Cost: 1, Benefit: 2 Maybe I’m nitpicking here. But I think a lot about signal versus noise in alerting, and opening incidents automatically feels like a guaranteed way for incidents to become ignored.
Recommendation: Increase observability of limit consumption by attaching it to a transaction.
In my experience, if you want to solve a problem in your codebase, you just have to make the problem visible to the developers that work on it. If you did even a half-decent job of hiring, your dev team is going to be full of people who wake up every day and want to work on a application they can take pride in. Devs are naturally internally motivated. Usually, if a problem isn’t being solved, it’s because that problem isn’t being felt by the developers who work on it. Make them feel it, and they’re naturally going to be inclined to solve it.
This is why observability initiatives can work so well.
What I suggest is that using any of the ratelimits discussed in previous recommendations: incrementing the “slow query” ratelimit, incrementing any of the ratelimits at all, should be attached as an attribute of the transaction in your observability tool. This then makes it trivial to sort transactions by how much of the ratelimit they consume. I’ll use Datadog as an example because I know you’re headed this way:
# This transaction had a slow query. After incrementing the query_signature dictionary, we:
current_span = Datadog::Tracing.active_span
current_span.set_tag('slow_queries', 'true') unless current_span.nil?… or whatever you feel would be useful. My experience is that devs tend to think at the “transaction” level: the Sidekiq job or the controller action. Attaching relevant attributes to transactions is therefore the best way to get their attention to a particular issue.
Cost: 1, Benefit: 2 Easy to implement.
Recommendation: Limit Sidekiq job concurrency on long-SLA queues during day, crank them up at night
I’ll use ProcessDocSendJob here as an example.
This job is on a 24 hour queue.

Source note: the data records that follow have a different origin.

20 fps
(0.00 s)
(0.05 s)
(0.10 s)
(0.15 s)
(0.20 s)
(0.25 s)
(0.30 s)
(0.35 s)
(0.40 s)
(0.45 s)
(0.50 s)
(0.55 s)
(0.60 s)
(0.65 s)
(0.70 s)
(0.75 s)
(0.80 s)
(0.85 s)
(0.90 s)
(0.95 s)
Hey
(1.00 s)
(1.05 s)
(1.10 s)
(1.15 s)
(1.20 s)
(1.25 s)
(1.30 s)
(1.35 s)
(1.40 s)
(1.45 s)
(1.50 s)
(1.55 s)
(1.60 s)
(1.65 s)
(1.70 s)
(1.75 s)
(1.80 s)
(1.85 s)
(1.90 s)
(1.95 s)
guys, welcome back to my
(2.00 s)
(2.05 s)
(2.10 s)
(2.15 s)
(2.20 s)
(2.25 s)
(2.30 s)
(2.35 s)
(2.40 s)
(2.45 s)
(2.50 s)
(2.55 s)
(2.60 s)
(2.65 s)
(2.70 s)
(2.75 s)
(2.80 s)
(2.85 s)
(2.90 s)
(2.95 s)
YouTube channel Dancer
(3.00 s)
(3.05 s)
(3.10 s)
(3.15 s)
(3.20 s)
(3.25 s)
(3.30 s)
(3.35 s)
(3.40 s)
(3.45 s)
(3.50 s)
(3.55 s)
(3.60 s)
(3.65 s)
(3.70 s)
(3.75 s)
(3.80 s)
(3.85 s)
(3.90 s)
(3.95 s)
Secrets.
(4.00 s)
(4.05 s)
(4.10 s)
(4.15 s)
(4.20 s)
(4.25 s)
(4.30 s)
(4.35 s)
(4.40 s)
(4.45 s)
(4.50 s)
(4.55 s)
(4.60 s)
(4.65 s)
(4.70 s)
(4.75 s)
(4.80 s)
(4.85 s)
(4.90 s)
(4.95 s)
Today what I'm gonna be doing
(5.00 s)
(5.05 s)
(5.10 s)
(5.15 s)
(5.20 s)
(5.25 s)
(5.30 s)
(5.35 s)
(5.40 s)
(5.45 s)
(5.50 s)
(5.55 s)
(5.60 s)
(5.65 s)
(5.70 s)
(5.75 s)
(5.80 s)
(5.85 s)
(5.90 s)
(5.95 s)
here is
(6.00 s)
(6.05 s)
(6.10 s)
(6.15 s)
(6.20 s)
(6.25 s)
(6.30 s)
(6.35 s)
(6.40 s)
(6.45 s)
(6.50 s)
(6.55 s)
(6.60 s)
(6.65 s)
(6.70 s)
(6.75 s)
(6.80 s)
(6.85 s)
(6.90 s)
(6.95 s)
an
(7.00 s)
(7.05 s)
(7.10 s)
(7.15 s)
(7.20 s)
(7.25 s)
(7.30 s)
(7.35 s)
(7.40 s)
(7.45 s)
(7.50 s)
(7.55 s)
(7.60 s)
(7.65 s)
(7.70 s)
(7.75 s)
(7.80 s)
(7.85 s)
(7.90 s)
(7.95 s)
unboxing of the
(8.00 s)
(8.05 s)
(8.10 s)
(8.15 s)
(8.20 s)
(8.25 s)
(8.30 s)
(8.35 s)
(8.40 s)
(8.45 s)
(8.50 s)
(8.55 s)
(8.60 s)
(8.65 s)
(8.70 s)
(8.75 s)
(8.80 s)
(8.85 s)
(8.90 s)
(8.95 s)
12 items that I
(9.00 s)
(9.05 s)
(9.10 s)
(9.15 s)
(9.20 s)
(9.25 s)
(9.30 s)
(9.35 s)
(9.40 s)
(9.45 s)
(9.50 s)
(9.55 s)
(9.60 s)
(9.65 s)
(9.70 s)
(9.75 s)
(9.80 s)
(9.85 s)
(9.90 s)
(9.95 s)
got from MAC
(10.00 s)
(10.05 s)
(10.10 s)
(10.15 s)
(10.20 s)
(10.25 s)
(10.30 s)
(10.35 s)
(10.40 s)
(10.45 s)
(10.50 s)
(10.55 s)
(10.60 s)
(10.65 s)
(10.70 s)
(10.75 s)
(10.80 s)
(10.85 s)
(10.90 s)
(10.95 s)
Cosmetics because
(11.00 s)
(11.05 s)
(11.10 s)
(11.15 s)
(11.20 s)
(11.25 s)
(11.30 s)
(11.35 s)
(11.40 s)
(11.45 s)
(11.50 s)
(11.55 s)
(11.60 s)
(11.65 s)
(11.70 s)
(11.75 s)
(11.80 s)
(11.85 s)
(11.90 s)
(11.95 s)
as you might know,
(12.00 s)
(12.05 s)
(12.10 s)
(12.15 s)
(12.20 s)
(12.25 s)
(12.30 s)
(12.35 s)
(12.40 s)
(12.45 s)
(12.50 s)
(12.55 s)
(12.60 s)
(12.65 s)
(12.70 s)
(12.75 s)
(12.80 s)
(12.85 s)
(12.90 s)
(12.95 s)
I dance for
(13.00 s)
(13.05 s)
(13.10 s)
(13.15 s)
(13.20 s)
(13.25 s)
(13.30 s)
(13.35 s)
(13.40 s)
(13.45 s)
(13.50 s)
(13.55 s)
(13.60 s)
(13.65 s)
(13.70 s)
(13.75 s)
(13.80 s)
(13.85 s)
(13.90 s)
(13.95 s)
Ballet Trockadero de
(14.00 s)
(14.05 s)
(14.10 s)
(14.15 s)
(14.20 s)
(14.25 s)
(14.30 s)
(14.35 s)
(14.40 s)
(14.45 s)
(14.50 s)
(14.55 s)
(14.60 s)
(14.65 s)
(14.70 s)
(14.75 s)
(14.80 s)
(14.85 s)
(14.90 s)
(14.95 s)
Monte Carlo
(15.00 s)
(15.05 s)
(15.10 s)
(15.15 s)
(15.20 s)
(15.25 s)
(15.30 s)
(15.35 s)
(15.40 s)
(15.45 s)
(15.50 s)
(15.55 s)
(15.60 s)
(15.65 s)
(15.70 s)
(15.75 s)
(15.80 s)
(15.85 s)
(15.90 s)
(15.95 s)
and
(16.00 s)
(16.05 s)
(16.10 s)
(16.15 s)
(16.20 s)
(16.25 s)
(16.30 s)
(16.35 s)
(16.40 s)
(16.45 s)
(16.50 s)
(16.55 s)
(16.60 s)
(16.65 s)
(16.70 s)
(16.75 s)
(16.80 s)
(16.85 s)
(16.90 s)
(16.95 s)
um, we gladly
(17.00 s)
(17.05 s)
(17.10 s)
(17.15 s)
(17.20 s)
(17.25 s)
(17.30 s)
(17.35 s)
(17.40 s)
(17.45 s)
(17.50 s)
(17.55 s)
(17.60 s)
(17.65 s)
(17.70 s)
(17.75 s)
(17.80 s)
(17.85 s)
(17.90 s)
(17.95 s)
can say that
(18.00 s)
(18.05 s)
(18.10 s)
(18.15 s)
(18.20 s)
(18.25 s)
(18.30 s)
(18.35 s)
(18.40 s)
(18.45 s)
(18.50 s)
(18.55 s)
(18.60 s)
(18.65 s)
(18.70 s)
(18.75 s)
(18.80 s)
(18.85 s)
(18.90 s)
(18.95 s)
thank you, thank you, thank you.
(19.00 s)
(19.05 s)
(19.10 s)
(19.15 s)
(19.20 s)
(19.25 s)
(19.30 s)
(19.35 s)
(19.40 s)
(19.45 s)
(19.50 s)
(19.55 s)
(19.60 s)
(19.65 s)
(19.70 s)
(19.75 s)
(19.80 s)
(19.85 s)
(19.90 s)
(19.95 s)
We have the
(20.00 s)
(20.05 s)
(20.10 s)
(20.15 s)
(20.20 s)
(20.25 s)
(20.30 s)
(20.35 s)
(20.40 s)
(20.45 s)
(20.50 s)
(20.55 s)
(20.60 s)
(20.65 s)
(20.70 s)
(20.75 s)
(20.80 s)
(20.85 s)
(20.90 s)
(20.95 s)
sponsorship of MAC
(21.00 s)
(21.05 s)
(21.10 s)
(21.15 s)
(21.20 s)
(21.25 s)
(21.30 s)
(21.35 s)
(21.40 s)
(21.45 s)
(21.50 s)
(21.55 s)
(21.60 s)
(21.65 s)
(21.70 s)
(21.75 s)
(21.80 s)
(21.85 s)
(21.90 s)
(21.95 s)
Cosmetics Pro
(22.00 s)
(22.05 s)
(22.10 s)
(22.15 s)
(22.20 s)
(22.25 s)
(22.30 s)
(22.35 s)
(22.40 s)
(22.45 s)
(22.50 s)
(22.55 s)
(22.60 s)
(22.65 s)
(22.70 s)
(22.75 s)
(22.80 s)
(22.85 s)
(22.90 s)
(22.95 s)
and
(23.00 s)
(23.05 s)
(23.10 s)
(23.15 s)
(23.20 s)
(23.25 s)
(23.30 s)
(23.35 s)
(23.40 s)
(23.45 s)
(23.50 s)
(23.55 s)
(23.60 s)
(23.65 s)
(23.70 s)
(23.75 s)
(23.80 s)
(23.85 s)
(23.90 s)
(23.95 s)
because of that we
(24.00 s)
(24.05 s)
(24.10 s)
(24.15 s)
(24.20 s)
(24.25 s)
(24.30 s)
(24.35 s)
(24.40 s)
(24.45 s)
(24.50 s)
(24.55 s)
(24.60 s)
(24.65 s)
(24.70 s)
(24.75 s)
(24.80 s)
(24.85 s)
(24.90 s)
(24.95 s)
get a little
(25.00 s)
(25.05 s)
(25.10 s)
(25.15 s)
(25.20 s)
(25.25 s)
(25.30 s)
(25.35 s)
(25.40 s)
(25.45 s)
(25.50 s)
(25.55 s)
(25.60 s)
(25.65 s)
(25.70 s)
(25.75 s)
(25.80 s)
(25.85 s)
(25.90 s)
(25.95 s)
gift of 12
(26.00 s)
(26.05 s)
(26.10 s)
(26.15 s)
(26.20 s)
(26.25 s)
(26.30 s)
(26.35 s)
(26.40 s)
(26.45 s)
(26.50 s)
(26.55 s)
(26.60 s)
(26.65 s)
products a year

And yet, if you look at the “Salesforce calls within the last 24 hours” chart on NewRelic, this job is routinely one of the highest-throughput callers of Salesforce for all of Glue! It can run at ~150 jobs per second, each calling Salesforce ~14 times. That doesn’t make sense. Here’s an operation that’s incredibly latency-insensitive, and yet it’s consuming resources at an extremely high rate.
These jobs are running on the hour (another anti-pattern: enqueueing lots of background job work exactly on the hour, which then results in outages on the the hour as concurrency suddenly blows up), during primetime during the day (in my view: 6am PT until roughly 7pm PT). It certainly looks like these jobs are being executed with an actual queue latency in the seconds, not hours or days, range.
High-SLA queues are meant to be slow most of the time. Running high-SLA queues at a queue latency much faster than their SLA means:
- You’ll never smoke out jobs which are misclassified in the wrong category until something REALLY bad happens. That’s a bad time to find out that this job should have been in the 5 minute queue, not the 24 hour queue.
- You’re running at high concurrency than you need to.
You can take a couple of actions here:
- You can scale to zero 12 or 24 hour queues during US primetime, either all of the time or only during “QOS events”.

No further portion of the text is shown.